Tuesday, May 31, 2016

Do they know what they are signaling?

It is not uncommon for many in the top twenty, ten, one percent of the population, to spend much time and effort signaling that they are not just wealthier but brighter, more morally rectitudinous, wiser, and generally superior to the hoi polloi. Among economist and others, this is known as virtue signaling and there are many forms.

It is not for everyone. Indeed, The Millionaire Next Door by Thomas J. Stanley reveals that the great majority of the wealthy and successful keep a remarkably low profile. They spend their money carefully but are often intensely involved in their community where their contributions can have immediate effect.

Then there are the splashy few who are intensely committed to using the media to highlight a perceived problem or who are very eager for the government to use its coercive powers to deprive one group of citizens in order to solve the perceived problems of another group. This pathological altruism is often catastrophic and harmful, based on its prioritization of emotionalism over actual knowledge,

As a consequence, the virtue signalers end up signaling something entirely different than they intended, often feeding quite negative perceptions of them and their motives.

A recent example is that of the Google doodles. As you might be aware, Google often places drawings on their beautifully clean homepage. The background is here.
Doodles are the fun, surprising, and sometimes spontaneous changes that are made to the Google logo to celebrate holidays, anniversaries, and the lives of famous artists, pioneers, and scientists.
A harmless enough idea. It is the choices, execution and unintended conjunctions which can create problems. Google is eliciting an increasing level of concern in many circles. We know that they frequently adjust their algorithms to yield "better" search results. No issue in that other than what constitutes "better." We know that they have experimented with how to change views on hot topics but they declare that they do not use the knowledge gained from those experiments to influence elections. There are no particular reasons that these assurances bring to mind Shakespeare's funeral oration by Anthony of Caesar.
For Brutus is an honourable man;
So are they all, all honourable men--
No reason other than life experience.

Some are concerned that Google has become the latest in a long line of outside revolutionaries (Don't be Evil) to go over to the dark side and become crony capitalists by currying regulatory favor from the established powers-that-be. A concern that is fanned by the 427 visits by Google executives to the White House, the several dozens of White House and Congressional insiders who have taken executive positions with Google and the couple of dozen Google executives who have been given leaves of absence to serve in the Administration. Again,
For Google is an honourable man;
So are they all, all honourable men--
I am sure.

One of the common themes among critics is that we have the worst political class in generations in cahoots with the most hypocritical elite in a long time. A group together that are both alienated from the great majority of Americans and condescending, dismissive and unconcerned with the welfare and well-being of America and Americans. A little bit of an exaggeration I think, but an argument that is relatively easily made, particularly given the virtue signaling proclivities of the self-anointed.

Google had a doodle on May 19th, commemorating the 95th birthday of Yuri Kochiyama, a little known and controversial political activist.

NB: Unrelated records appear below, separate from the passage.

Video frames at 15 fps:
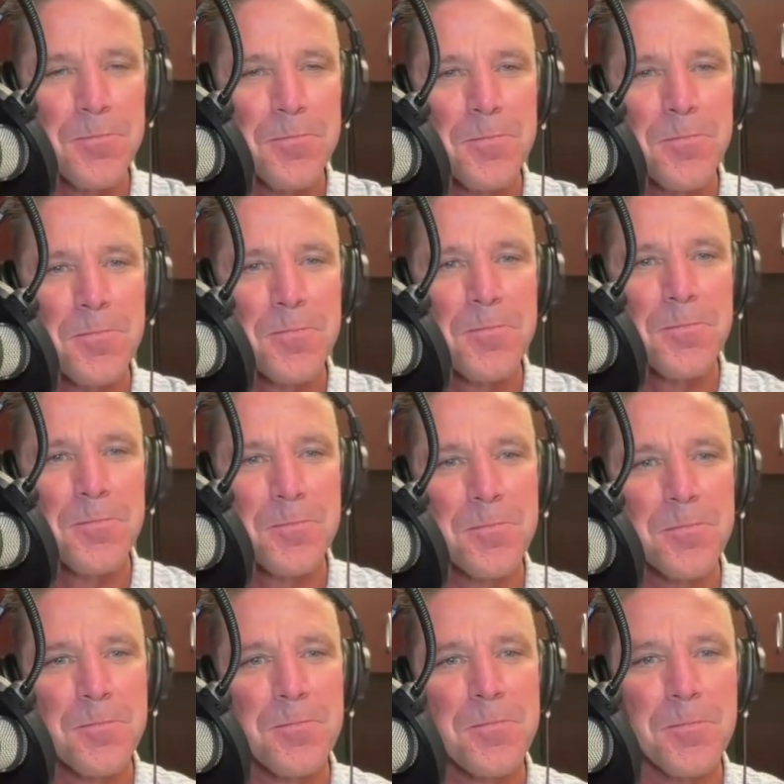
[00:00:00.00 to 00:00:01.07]
we're in
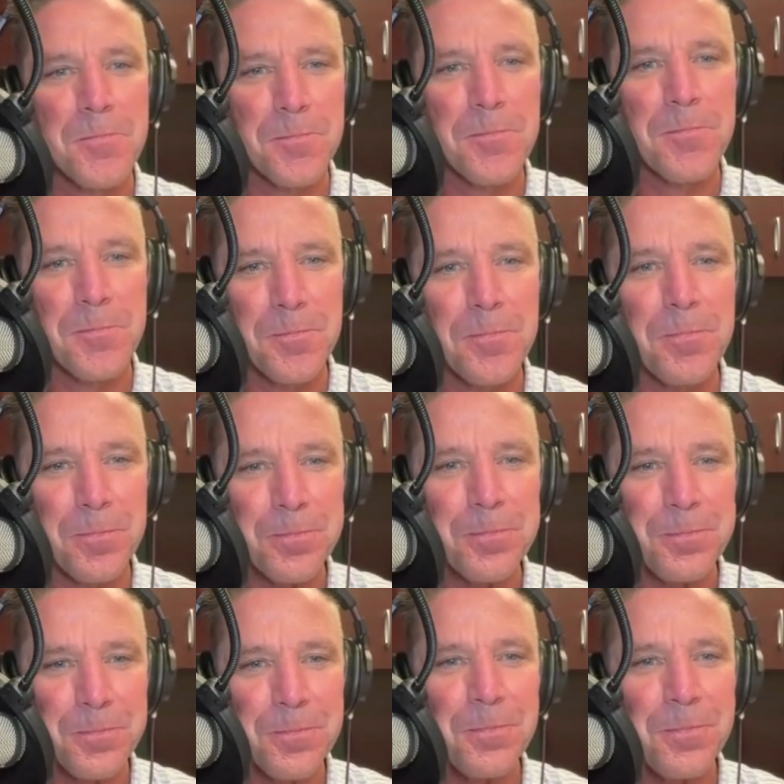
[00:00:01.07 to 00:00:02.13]
college and you're playing a
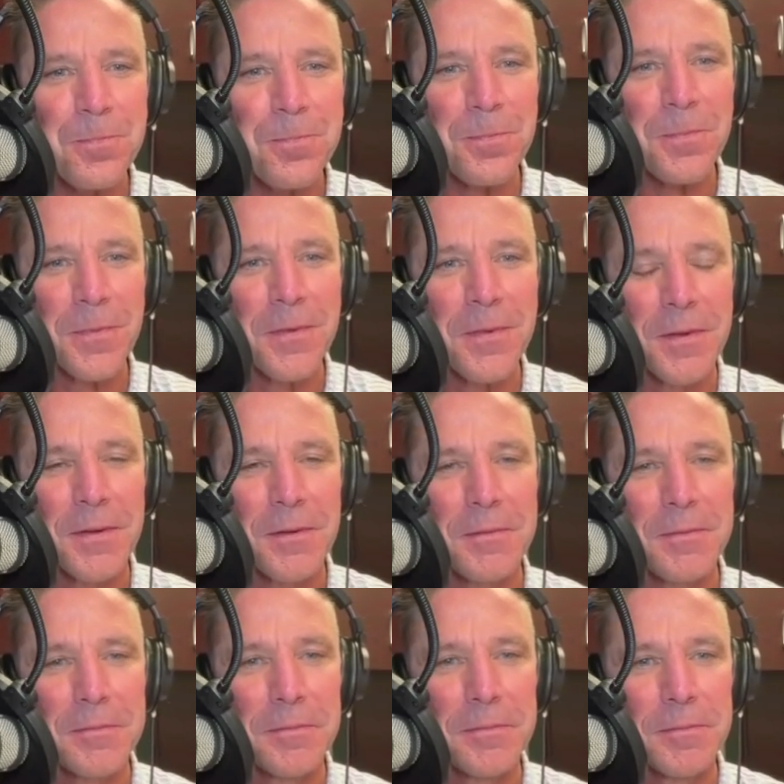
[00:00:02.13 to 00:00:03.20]
sport, but like you guys need to
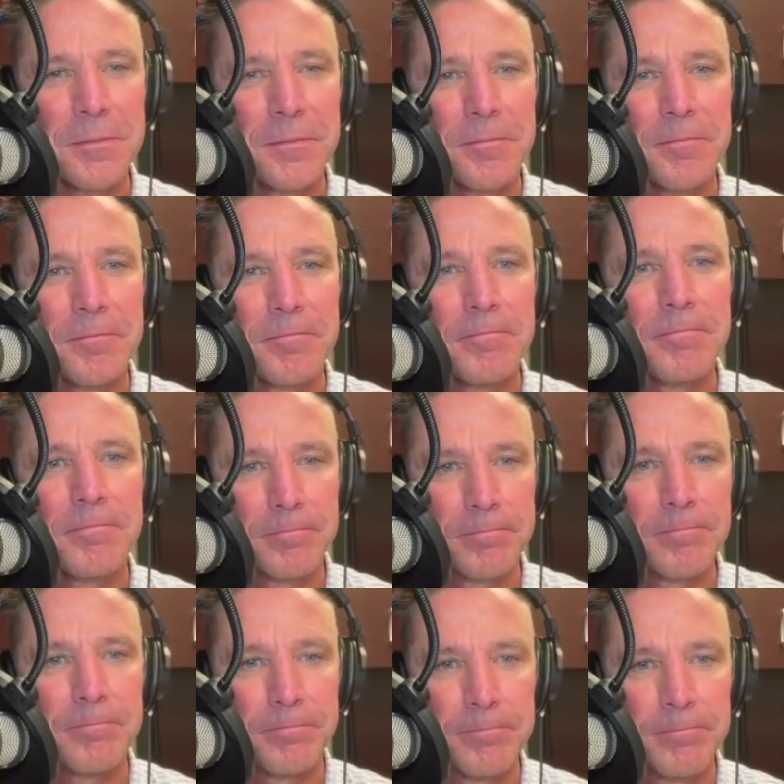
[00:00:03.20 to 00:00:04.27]
start manning up and
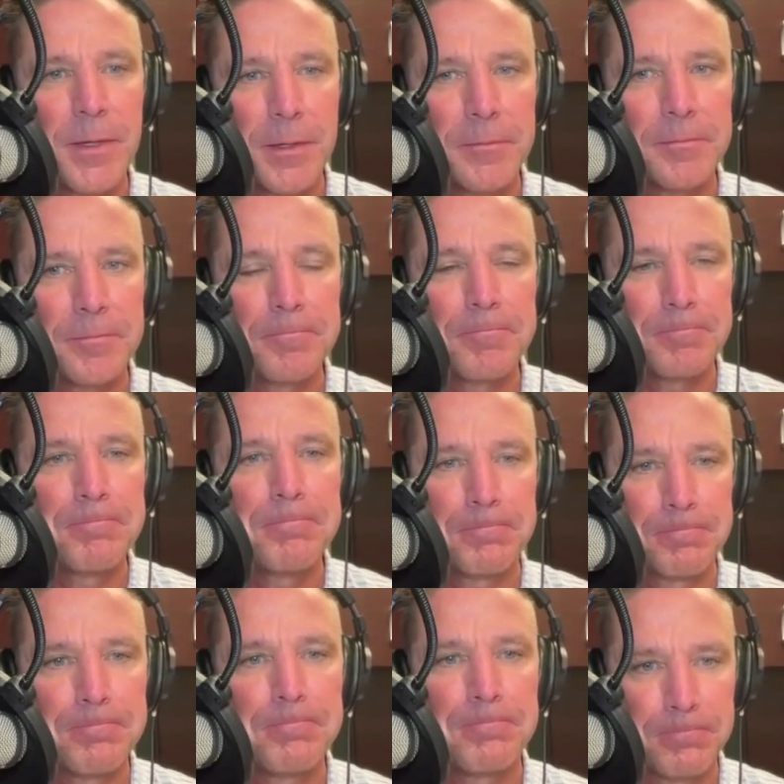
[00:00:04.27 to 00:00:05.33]
handling your own
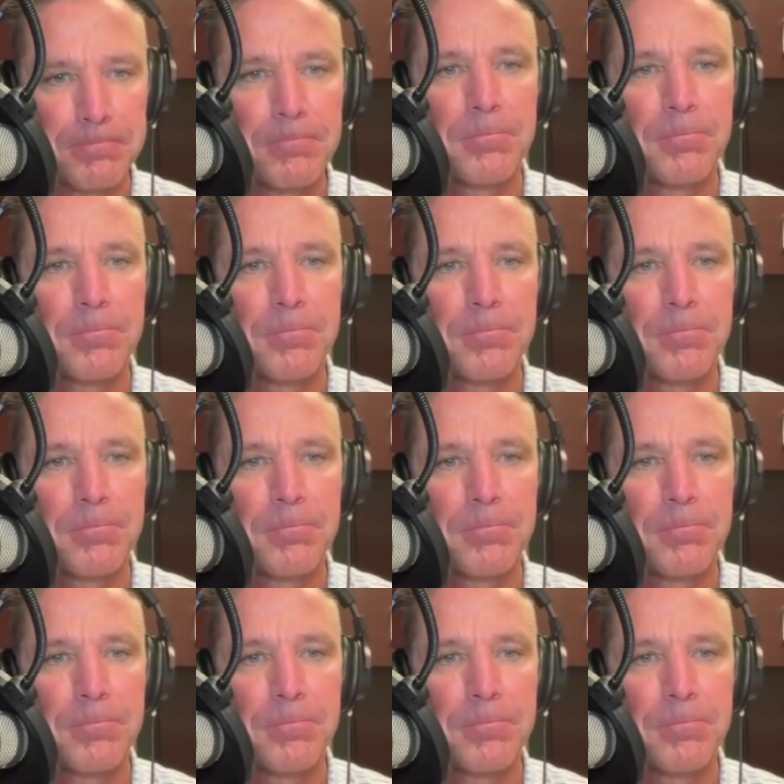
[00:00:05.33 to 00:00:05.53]
business.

Those who are proponents of strong criticism of the USA and its many failings see Kochiyama as a civil rights icon. Virtually no one else is even aware of her. For those who do become aware, most would describe her as a communist, racist, Anti-American and/or Islamic terrorist. With more or less good grounds for all those accusations. The Washington Post, reporting on the Google Doodle controversy, tried to put the best gloss they could on this exercise in elitist virtue signaling (see, we are so open minded, we even celebrate the birthday of those who hate America), but ended their report with an anemic:
She lived a long and complicated, deeply political life.
Well, yes, there's that. If by "deeply complicated political life" we mean hateful, destructive, etc. Brings to mind George Orwell's comment in Notes on Nationalism in 1945,
One has to belong to the intelligentsia to believe things like that: no ordinary man could be such a fool.
The average American has an atavistic aversion to all concentrations of power and self-ennoblement, of which virtue signaling is so often a symptom. They know what the elite think of them and sense how estranged the self-anointed are from the beliefs of the citizenry. Not just estrangement but revulsion on the part of the elite to anything that smacks of the masses.

On May 19th, Google celebrates a political activist who's long life was spent reviling America. On May 30th, Memorial Day, we officially honor those who gave their lives in service of America. Google celebrates this holiday, and the service of the 22 million living veterans with this doodle.

Click to enlarge. Really enlarge.

No doodle, just a footnoted flag with a yellow ribbon. It is something, but understated. Apparently this is a long established policy, of sorts, on the part of Google. I see a google forum discussion back in 2011 complaining about the lack of recognition of Memorial Day.

So the contrast is between a virtually forgotten, deeply divisive, highly questionable political activist who gets the banner treatment on May 19th and nearly no acknowledgment 11 days later on a national holiday to memorialize the 1.1 million Americans who have given their lives in all our wars for their fellow Americans.

I am sure there is a logic in there somewhere on the part of Google but it sure comes across as intellectual virtue signaling on the one hand and dismissive disdain of the common man's patriotism on the other.